Segment Start: Source records

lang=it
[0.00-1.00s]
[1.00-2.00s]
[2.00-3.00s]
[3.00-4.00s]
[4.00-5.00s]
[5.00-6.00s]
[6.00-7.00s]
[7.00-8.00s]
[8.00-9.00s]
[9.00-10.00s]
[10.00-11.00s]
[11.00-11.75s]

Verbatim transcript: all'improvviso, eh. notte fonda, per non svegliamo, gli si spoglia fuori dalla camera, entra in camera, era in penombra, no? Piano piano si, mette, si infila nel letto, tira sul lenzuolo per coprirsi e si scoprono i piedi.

Segment End: Source records
Segment Start: Source records

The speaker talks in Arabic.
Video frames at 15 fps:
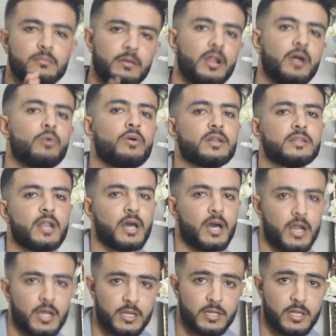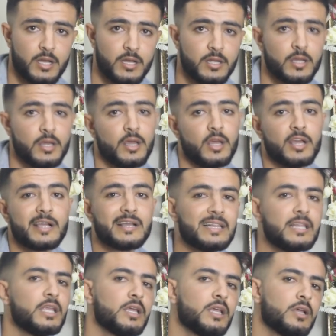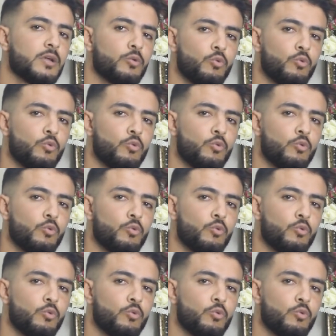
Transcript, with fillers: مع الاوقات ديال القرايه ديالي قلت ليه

Segment End: Source records

# [What is needed]
Taking the entries above, print exactly the lines starting at the line with "[8.00-9.00s]" and ending at the line with "Verbatim transcript: all'improvviso, eh.", both included.

# [Written solution]
[8.00-9.00s]
[9.00-10.00s]
[10.00-11.00s]
[11.00-11.75s]

Verbatim transcript: all'improvviso, eh. notte fonda, per non svegliamo, gli si spoglia fuori dalla camera, entra in camera, era in penombra, no? Piano piano si, mette, si infila nel letto, tira sul lenzuolo per coprirsi e si scoprono i piedi.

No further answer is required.